- EXERCISE AIM -
Each entry below is to be restated word for word, with no pictures carried over.

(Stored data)

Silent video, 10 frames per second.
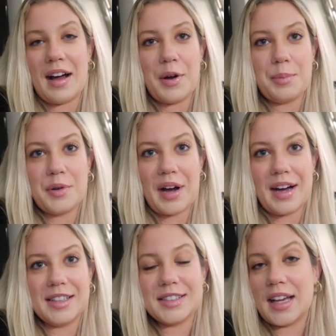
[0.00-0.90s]
I hope you
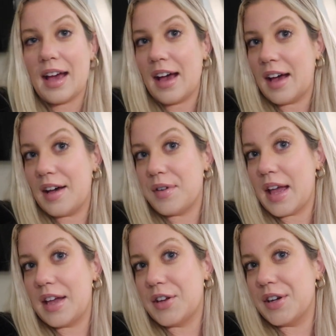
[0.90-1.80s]
guys have
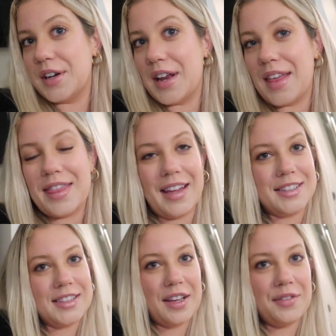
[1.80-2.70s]
a good
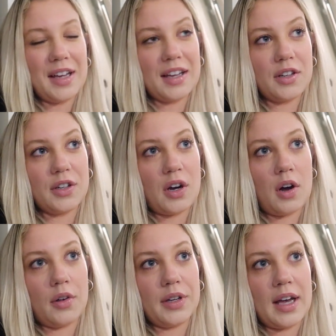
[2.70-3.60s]
Thanksgiving, good
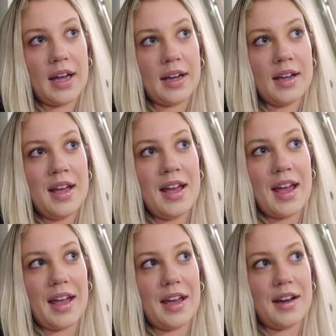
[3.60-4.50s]
holiday,
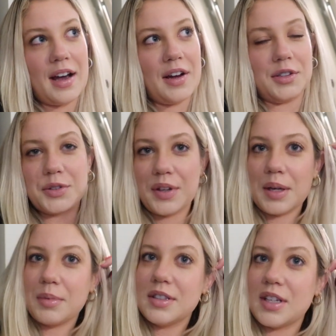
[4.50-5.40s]
and I also think
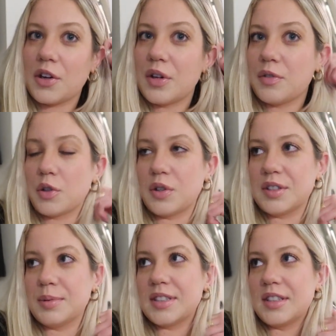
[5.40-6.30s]
I'm gonna decorate for
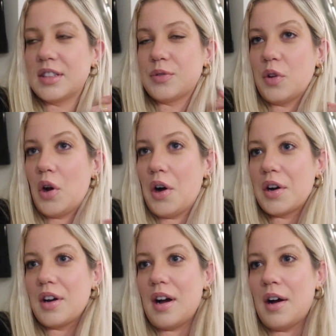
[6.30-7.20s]
Christmas in this
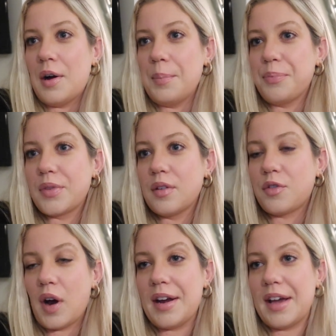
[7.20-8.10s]
vlog. Um,
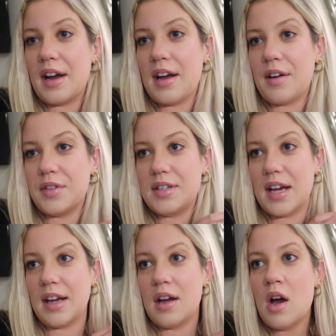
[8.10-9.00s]
Friday, I have the
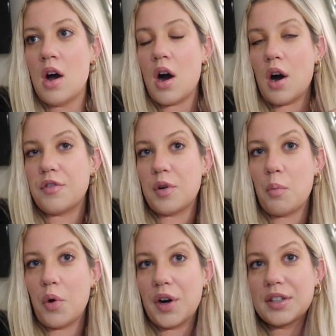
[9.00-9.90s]
day off
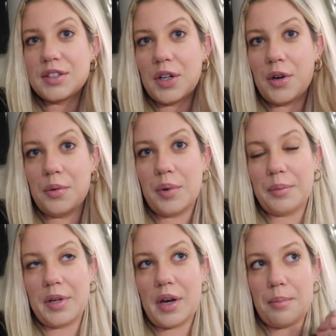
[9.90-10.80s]
from work. So
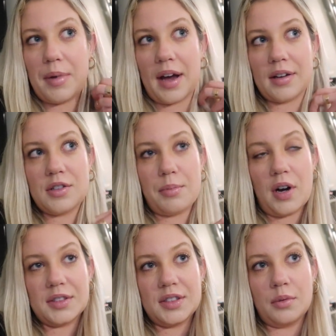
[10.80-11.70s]
when we come back to
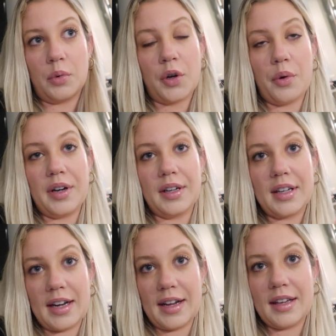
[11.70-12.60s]
Boston, we're going to
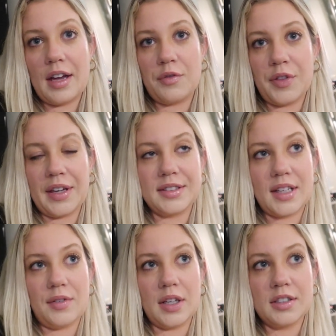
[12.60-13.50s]
Connecticut for
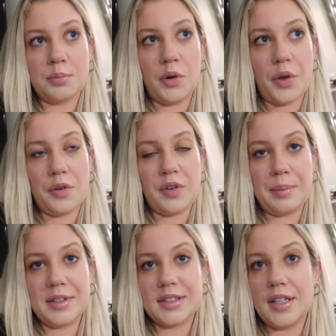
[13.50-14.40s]
Thanksgiving because both our
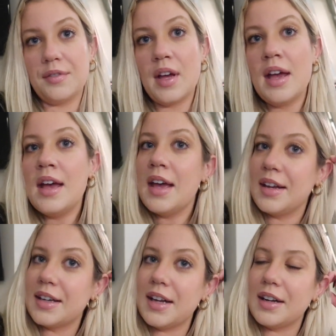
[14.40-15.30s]
families live
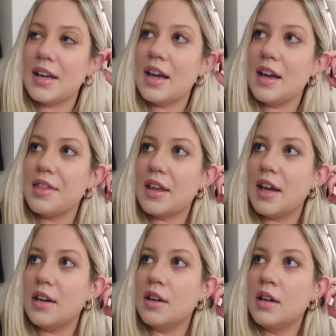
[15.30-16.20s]
in Connecticut. And
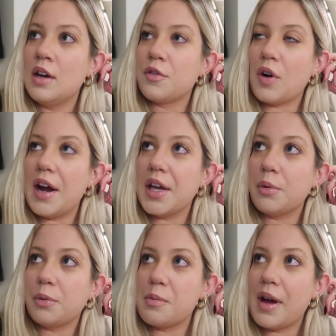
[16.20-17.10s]
then Friday
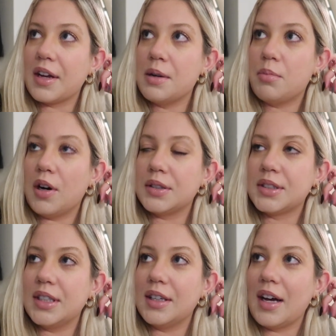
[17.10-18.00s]
when we're back in
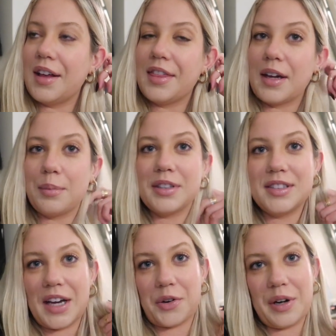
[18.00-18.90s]
Boston, I think I'm going
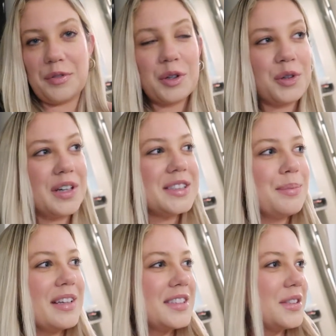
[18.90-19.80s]
to decorate for
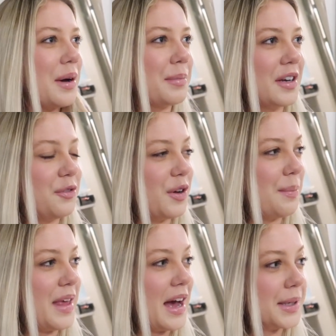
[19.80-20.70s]
Christmas. So I'm going to
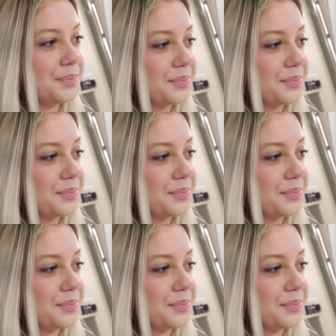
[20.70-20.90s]
film that.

- RESULT BELOW -
Silent video, 10 frames per second.
[0.00-0.90s]
I hope you
[0.90-1.80s]
guys have
[1.80-2.70s]
a good
[2.70-3.60s]
Thanksgiving, good
[3.60-4.50s]
holiday,
[4.50-5.40s]
and I also think
[5.40-6.30s]
I'm gonna decorate for
[6.30-7.20s]
Christmas in this
[7.20-8.10s]
vlog. Um,
[8.10-9.00s]
Friday, I have the
[9.00-9.90s]
day off
[9.90-10.80s]
from work. So
[10.80-11.70s]
when we come back to
[11.70-12.60s]
Boston, we're going to
[12.60-13.50s]
Connecticut for
[13.50-14.40s]
Thanksgiving because both our
[14.40-15.30s]
families live
[15.30-16.20s]
in Connecticut. And
[16.20-17.10s]
then Friday
[17.10-18.00s]
when we're back in
[18.00-18.90s]
Boston, I think I'm going
[18.90-19.80s]
to decorate for
[19.80-20.70s]
Christmas. So I'm going to
[20.70-20.90s]
film that.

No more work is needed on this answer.